Shana - ESL Teacher
In this episode, you'll learn about Exotic Animals as Pets in the U.S.. You'll learn about laws and pet ownership in general.
Start listening at minute 10:40.
Today we’ll be talking about exotic pets.
But before we begin, what is a pet? Oxford Dictionary says that a pet is a domestic animal or tamed animal that is kept for companionship or pleasure. The most common household pets for Americans are, well, the dog for one with 63.4 million American households having at least one dog. In second comes the cat with 42.7 million households having at least one. In third, freshwater fish such as neon tetra fish or guppies or goldfish, at 11.5 million households. 5.7 million households have birds, and 5.4 million households have small animals, which can include hamsters, guinea pigs, chinchillas or rats even.
Many Americans also have horses and reptiles such as snakes, lizards and turtles.
Generally speaking, though, none of the animals I just mentioned are considered exotic, although species of them might be. Different States label different animals as exotic, although in most circumstances exotic pets are uncommon, rare even, or simply not native to the location where the owner lives. This can include anything from big cats like tigers, lions and cheetahs to wolf hybrids, bears, primates, hippos, alligators and so many more animals.
When talking about the laws related to pet ownership or exotic pet ownership in the US, it’s important to first mention the Lacey Act of 1900, which prohibits trade of animals that are illegally possessed or sold. The purpose of the act was to prevent poaching, which is when someone illegally hunts game or catches fish.
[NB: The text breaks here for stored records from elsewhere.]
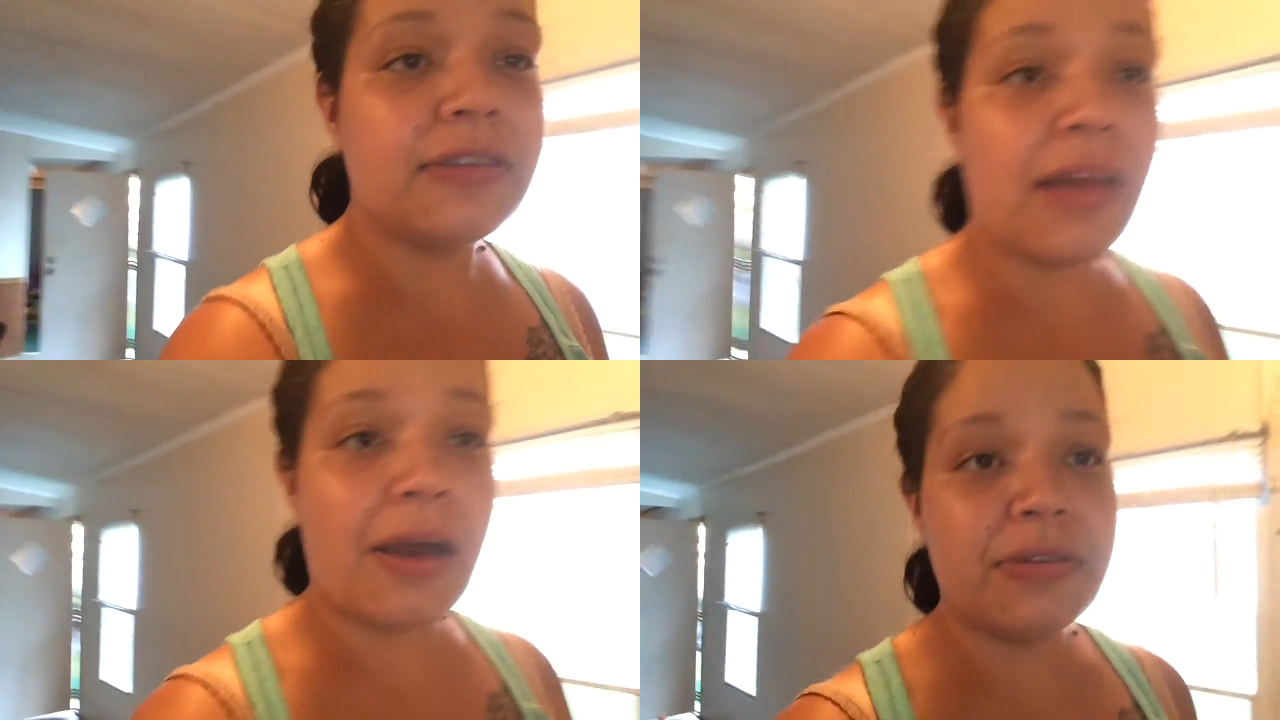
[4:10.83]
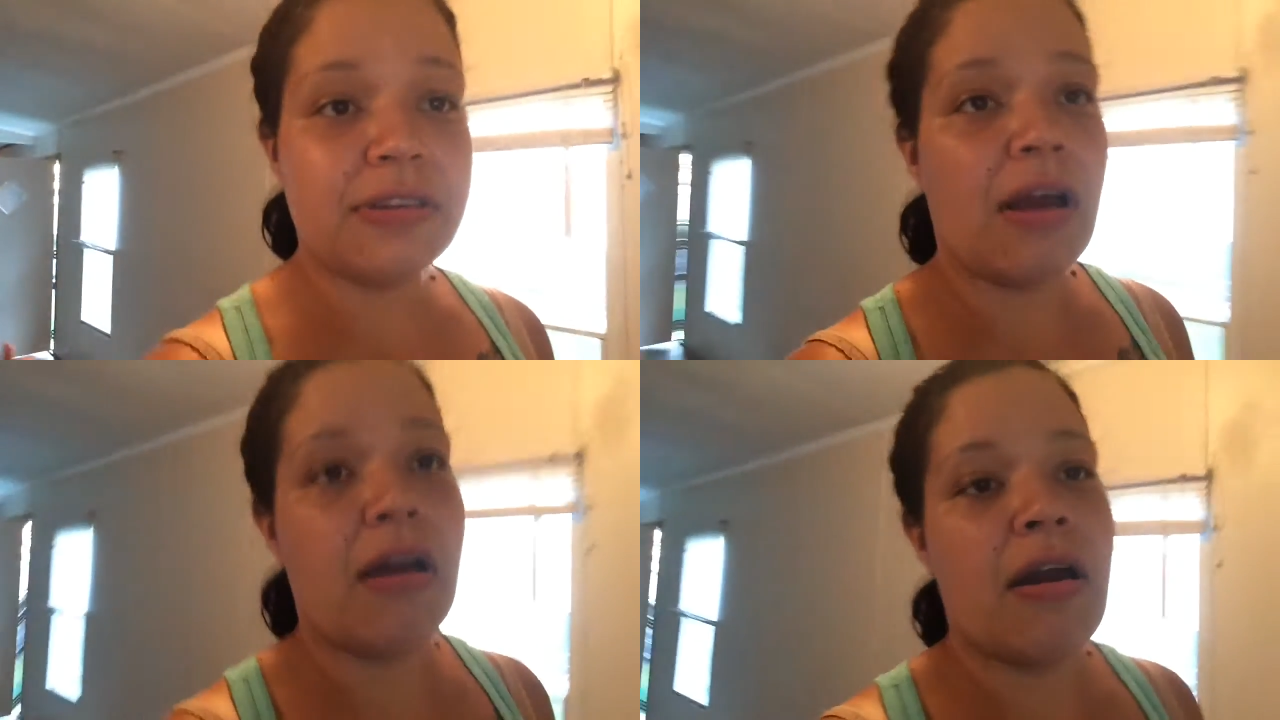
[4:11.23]
so that
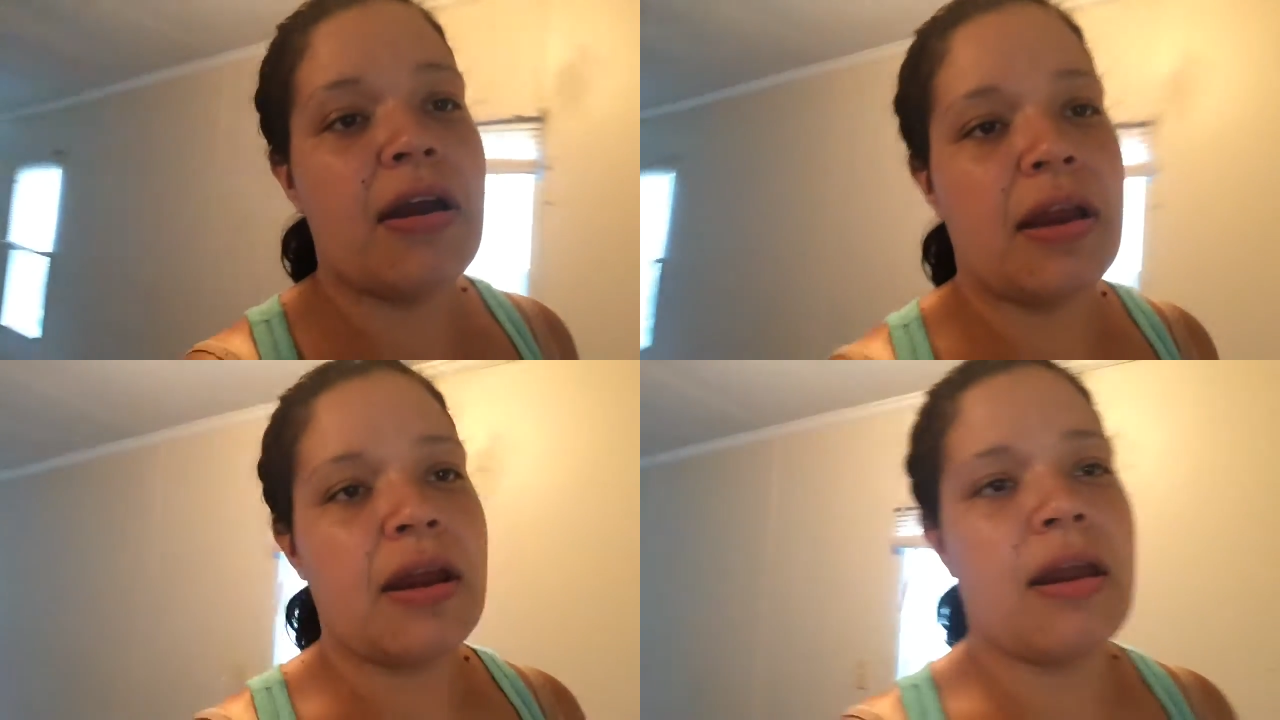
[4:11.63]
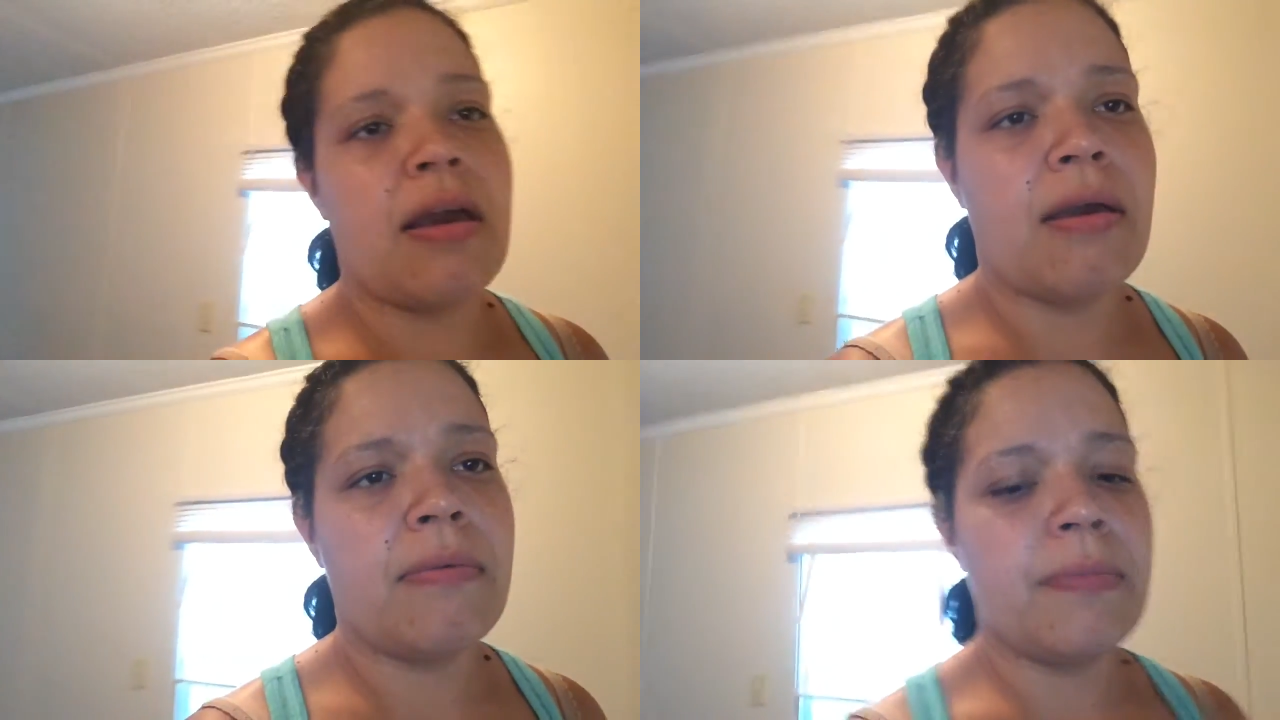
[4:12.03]
was our
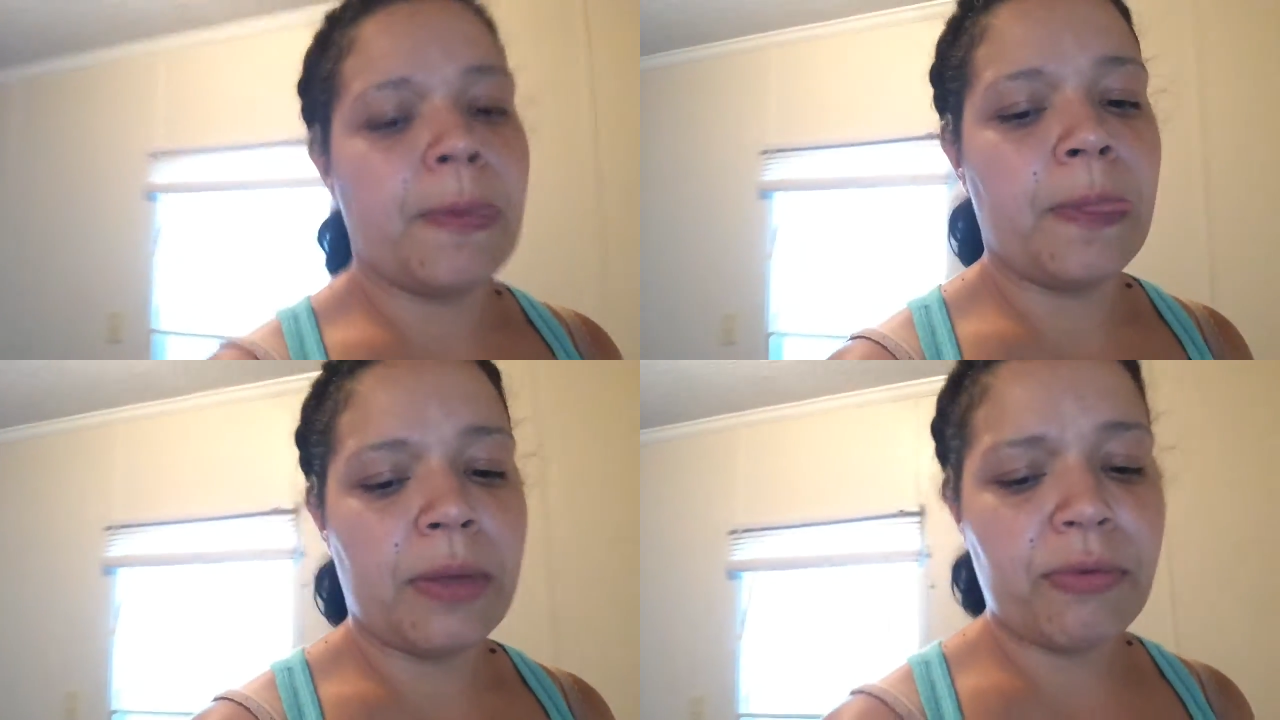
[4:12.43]
garden.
In the early 1900s, poaching was very common in fact. Poachers would go out of state, kill birds, turkeys, pheasants or whatever animal they wanted, and then return to their own state to sell its fur or meat for profit.
Naturally, locals in poaching hotspots were really angry. Numbers of certain animal species were decreasing. Some animals were even becoming threatened and one bird, the Carolina parakeet, even went extinct. This was all due to a lack of regulation.
The Lacey Act changed that. Once in effect, it held poachers accountable for their actions. In fact, it became a federal crime to kill in other states and to sell in one’s own. It also introduced groundbreaking rules to protect plants and animal species native to one’s state. And these rules still exist today.
The first one being, you cannot simply introduce non-native species of plants or animals into a new ecosystem; it could threaten the native habitat.